As always, further details are to be found in help foreach

if
You are already familiar with the if condition most commands support. This if is meant to limit the execution of the command only to observations for which the condition is satisfied. As we said when we talked about the while loop, sometimes we would like conditions to control how our program flows. Those conditions are a bit different.

Let's do an example. Suppose you want to run the loop above which iterates over different samples: male, female and all. But when you run both males and females in the regression you want to add the male dummy as a regressor (this is sometimes called adding a main-effect), or an interaction between the male dummy and a treatment variable. You only need to add those regressors to the "all-sample" iteration (actually you can put the regressors in the male-only and female-only regressions too and Stata will just drop those variables as they are multicollinear with the constant, but lets ignore this for the sake of the example). You can do something like
foreach male_cond in "male == 0" "male == 1" 1 {
    if "`male_cond'" == "1" {
       local add2reg "male maleXshock"
    }
    else {
       local add2reg ""
    }
    reg unemployed wage educ shock `add2reg' if `male_cond'
}
Note that I put double-quotes on both sides of the condition because if I wouldn't, the first and second iterations would make the if command look like this:
if male == 0 == 1

Stata would first evaluate 0 == 1 and then male == 0 (the second 0 is because 0 is not equal to 1). You didn't want this. You wanted simply to compare the string of the condition to 1 (to get the last iteration).
This example brings me to another point. Note that we wrote 9 rows of code for a loop that replaces 3 rows of simple regression commands. In many cases, simply writing the original regressions will do the job. In others you might be working in a greater framework, or you want to later add additional subsamples which will make it better to write the loop instead of the regressions themselves. Do your own calculation of whether complicating things with a loop (and inner conditions) is better than simply repeating your commands, however stupid it feels.
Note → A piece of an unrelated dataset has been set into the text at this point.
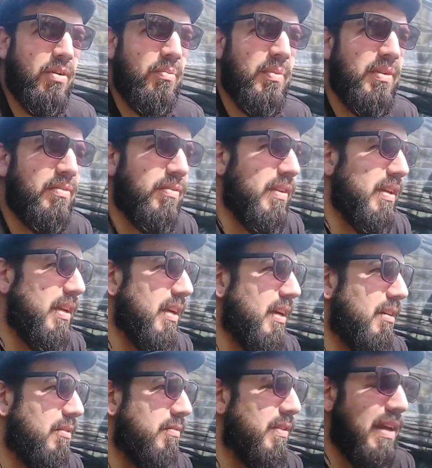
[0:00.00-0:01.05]
gone with for
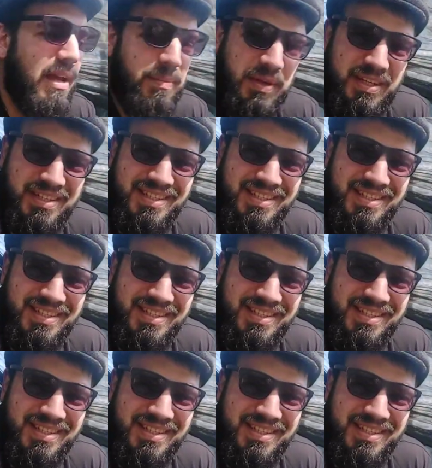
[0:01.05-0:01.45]
the hammock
For further help (this time I'm going to surprise you), look up help ifcmd.

Additional issues for loops and conditions:
  • Nested loops - you can write a loop inside a loop. This will make the inner loop run anew for each iteration of the outer loop. This is where the whole thing really starts to pay off, because you can run many regressions and make it pretty readable, enabling easier changes in the specification when you need it. Here's an example
local control_vars "educ_dad educ_mom hh_income grade_5 grade_6"
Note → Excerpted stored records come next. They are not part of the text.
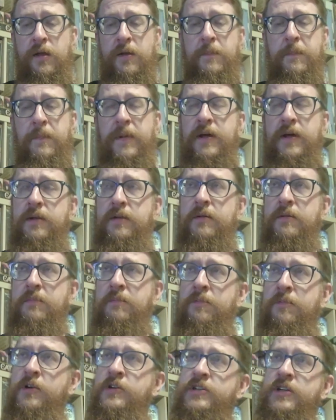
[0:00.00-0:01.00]
But
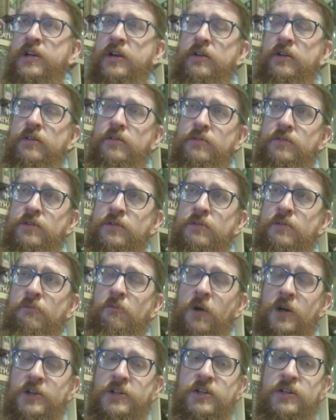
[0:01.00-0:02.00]
appreciate you
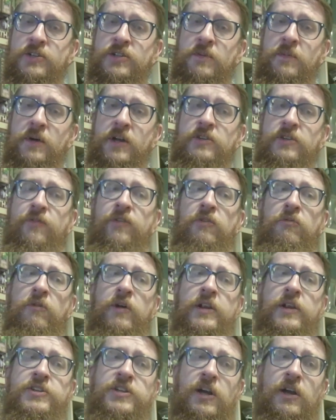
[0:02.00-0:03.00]
watching so much. If you
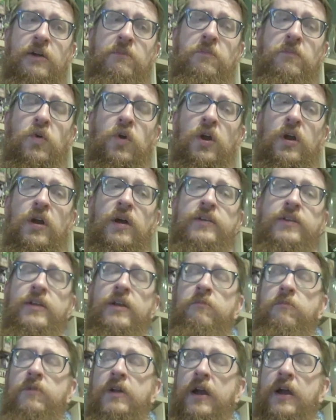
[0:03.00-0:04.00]
want to check out more
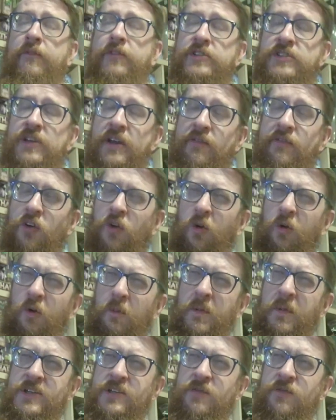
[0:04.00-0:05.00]
content, we obviously have a whole
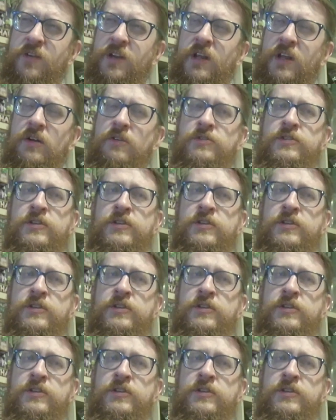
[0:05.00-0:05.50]
bunch of videos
foreach dep_var of varlist score pass_dummy admitted {
    foreach treatment of varlist hours_tutored tutored_dummy {
       foreach sample in "male == 0" "female == 1" "male == 0 & educ_dad < 12" {
          reg `dep_var' `treatment' `control_vars' if `sample'
       }
    }
}
  • continue - if you want to exit a loop before it ends naturally (i.e murder a loop?), you can use the continue command. Usually it will appear inside an inner if condition. This is very uncommon, though, and makes the code less readable.


Summary
So we learned how to define macros and give our regressions a structure with loops (and nested loops). I hope by now you understand how this can contribute to your project. I think the last example - for the nested loop remark - makes it very clear. As we will see in the following steps, loops and macros can help us automate not only the statistical commands, but also how we save the output we're interested in and export it to nice tables (if reading logs of Stata isn't your favorite pastime activity).

27 comments:

Owen Martin said...

Hey Stataman,

This tutorial has been great! I needed to know the style of using Stata in a pinch and your blog was there-- so thanks a lot.

Any chance you'll be doing the final two updates soon?

stataman said...

Hi Owen,

Thanks for the thumbs up. I appreciate it.
I will be doing the final two steps some day. As the winter quarter just started, I'm afraid I won't do it until later this year. Things are pretty stressed here.
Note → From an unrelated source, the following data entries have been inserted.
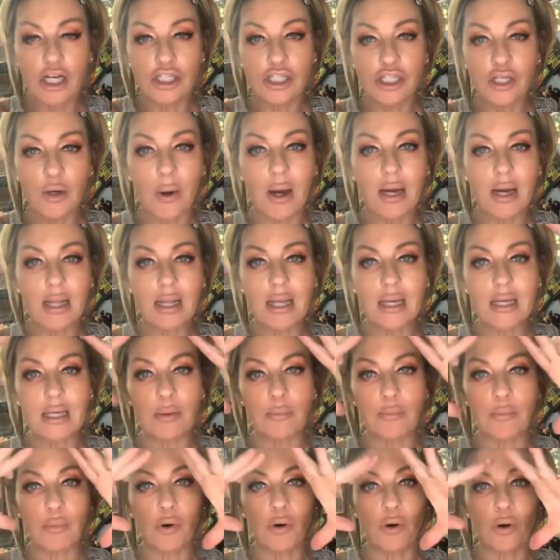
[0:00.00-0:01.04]
so I like
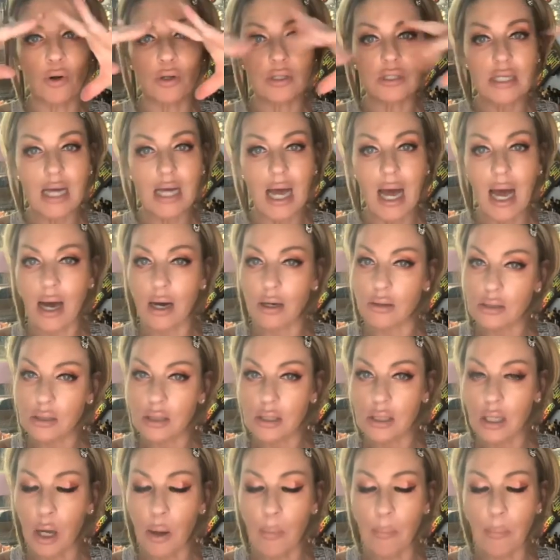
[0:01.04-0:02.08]
it pulled
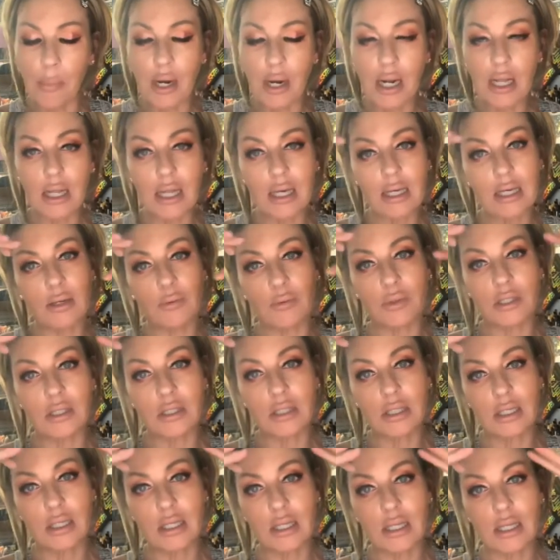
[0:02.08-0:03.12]
out, but I like it with a
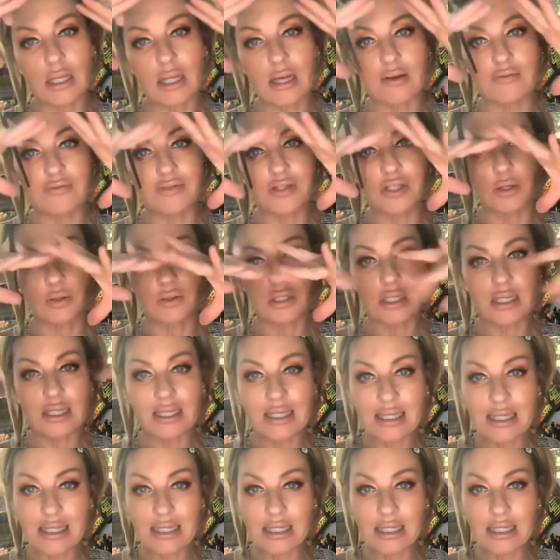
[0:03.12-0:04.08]
little lift. So it's,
Thanks again for the feedback

Owen Martin said...

Hi again,

I'm actually coming up on an interview in which I demonstrate my competency in Stata, for which I would LOVE to be able to show them excellent export abilities for the many regressions I'm generating. If you couldn't do post #7 can you possibly give me a few hints on which commands to check out or send me to another link? Much much appreciated,

Owen.

Michael said...

Stataman: I made it through your material for Step 6 on automation. I am still struggling in understanding how that sort of automation saves significant time in economic and finance research. It seems to me that writing (or copying and pasting with some tweaking) separate Stata commands in a .do file would be as efficient as macros when it comes to running regressions and so forth on typical data sets we see in economics and finance.

If you get a moment, can you provide a few examples where it is significantly more efficient to use macros/loops/etc. instead of using multiple commands in a .do file? The time to learn the syntax of Stata's macros/loops/etc. seems pretty significant. I currently can't see much time-savings. Thank you for your time and your website.

stataman said...

Good question, Michael.

First, let me say that whenever you learn a new language it is looks at first as a waste of time, or even if not - it takes a lot of time and energy. But once you become more acquainted and experienced with the language, things are much faster and more efficient.

Now, even after you will get to know the language, it won't always be better to write things generically and some times just copying a list of commands will do the job. Especially when you already experimented with the command line and got the job done.

However, in many papers you see tables of regressions, for example, or of other statistics, and maybe some figures too. When the program gets big - in terms of running time or in terms of the lists of variables you use in your analysis and the number of commands you write - it becomes easier to just write a loop that will do the job. You can still do everything command after command, but it will make your code long, hard to edit and much more time-consuming.
Suppose now you want to do the whole table with a new control variable you didn't think of when you first ran the regressions. If you didn't write a loop, then you need to go over the lines and add the variable's name to each line. However, if you had a loop for all of the regressions, all you need to do is to add it to one place. It will be clearer, I hope, once I will find time to write the remaining steps here, but even copying your numbers to a table can be done automatically.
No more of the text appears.